An analysis of a patient transcriptomic database, and in vitro and in vivo experiments supported a selective binding between FAK and TIGIT checkpoint ligands. Through high levels of CD155, the tumor builds a safe environment for cancer cells to grow and evade immune detection and attack.
The researchers treated a mouse model of ovarian cancer with an oral anti-FAK drug and demonstrated reduced CD155 and other checkpoint proteins.

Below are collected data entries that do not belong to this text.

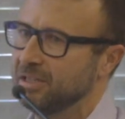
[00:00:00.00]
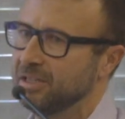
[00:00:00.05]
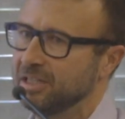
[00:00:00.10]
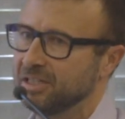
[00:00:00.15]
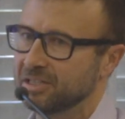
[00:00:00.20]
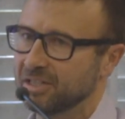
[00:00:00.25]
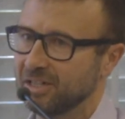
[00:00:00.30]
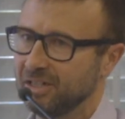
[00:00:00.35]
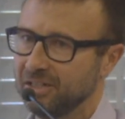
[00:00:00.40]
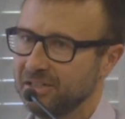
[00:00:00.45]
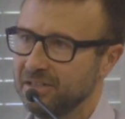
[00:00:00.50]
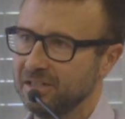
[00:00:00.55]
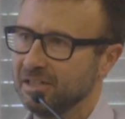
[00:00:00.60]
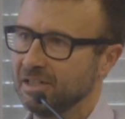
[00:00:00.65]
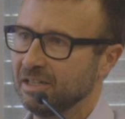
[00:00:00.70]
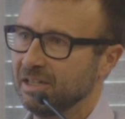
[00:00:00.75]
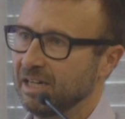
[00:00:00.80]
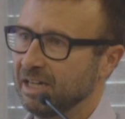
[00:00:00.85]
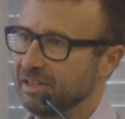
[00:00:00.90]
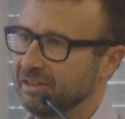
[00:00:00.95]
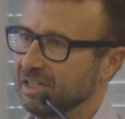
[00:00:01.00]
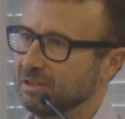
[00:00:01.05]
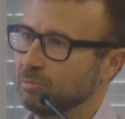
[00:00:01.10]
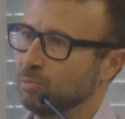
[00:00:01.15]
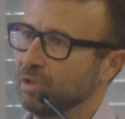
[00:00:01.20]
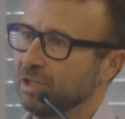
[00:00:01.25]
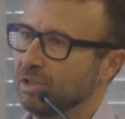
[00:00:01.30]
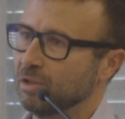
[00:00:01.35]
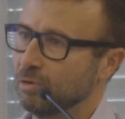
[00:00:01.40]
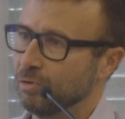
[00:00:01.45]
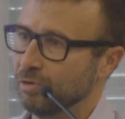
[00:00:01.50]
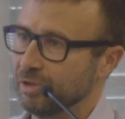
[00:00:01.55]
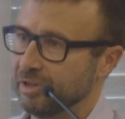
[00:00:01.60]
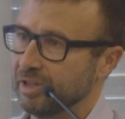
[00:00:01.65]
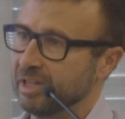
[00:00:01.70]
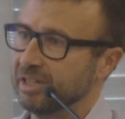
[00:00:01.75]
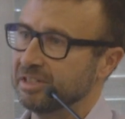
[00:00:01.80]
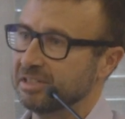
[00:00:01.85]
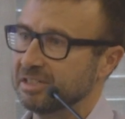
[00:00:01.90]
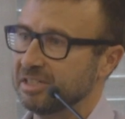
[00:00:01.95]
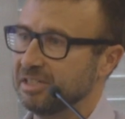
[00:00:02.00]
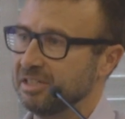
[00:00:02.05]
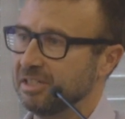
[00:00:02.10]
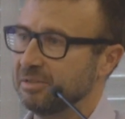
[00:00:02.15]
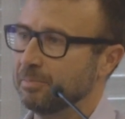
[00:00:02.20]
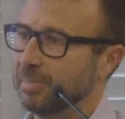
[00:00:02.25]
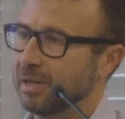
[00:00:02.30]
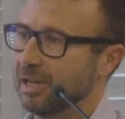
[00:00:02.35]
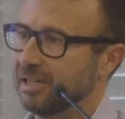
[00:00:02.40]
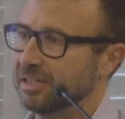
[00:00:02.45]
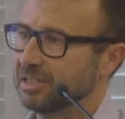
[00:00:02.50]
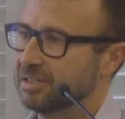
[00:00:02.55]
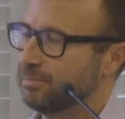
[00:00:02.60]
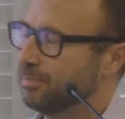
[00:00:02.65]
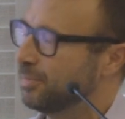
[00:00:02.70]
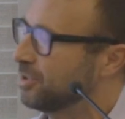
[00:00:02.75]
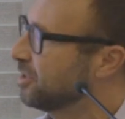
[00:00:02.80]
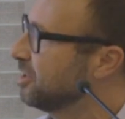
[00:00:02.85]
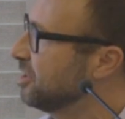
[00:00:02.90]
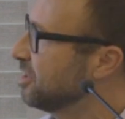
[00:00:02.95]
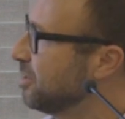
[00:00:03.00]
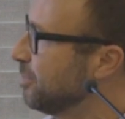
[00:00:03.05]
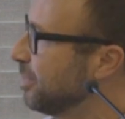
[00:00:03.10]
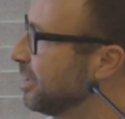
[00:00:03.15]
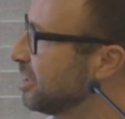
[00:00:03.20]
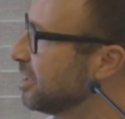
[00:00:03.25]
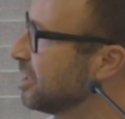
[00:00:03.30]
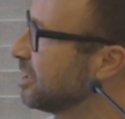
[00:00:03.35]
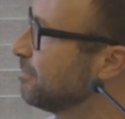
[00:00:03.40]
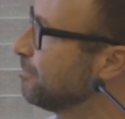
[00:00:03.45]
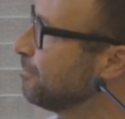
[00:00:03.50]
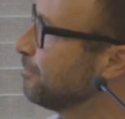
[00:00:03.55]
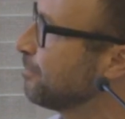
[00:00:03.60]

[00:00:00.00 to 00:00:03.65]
design and that we included SCD plus participants.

“We used a newly derived murine tumor model termed KMF (Kras, Myc, FAK amplified) as an aggressive platinum-resistant tumor model in immune-competent mice to show that genetic or pharmacological FAK inhibition resulted in the recruitment and activation of T cells,” said Schlaepfer.
In combination with a TIGIT-blocking antibody, the oral anti-FAK drug resulted in immune cell activation and tertiary lymphoid structure formation that mark a positive antitumor immune response. This in turn resulted in smaller tumors and prolonged survival of the mouse model.
Schlaepfer noted that several companies are testing FAK inhibitors and TIGIT immunotherapy, while this study provides the rationale for a combined immunotherapy. Schlaepfer’s team intends to conduct clinical trials of oral FAK inhibitors with anti-TIGIT blocking antibodies. He said, “Translational studies incorporating the testing of putative biomarkers are not only logical, but also feasible given the combinatorial potential of FAK inhibitors and antibody therapies targeting the CD155/TIGIT axis currently in clinical trials.”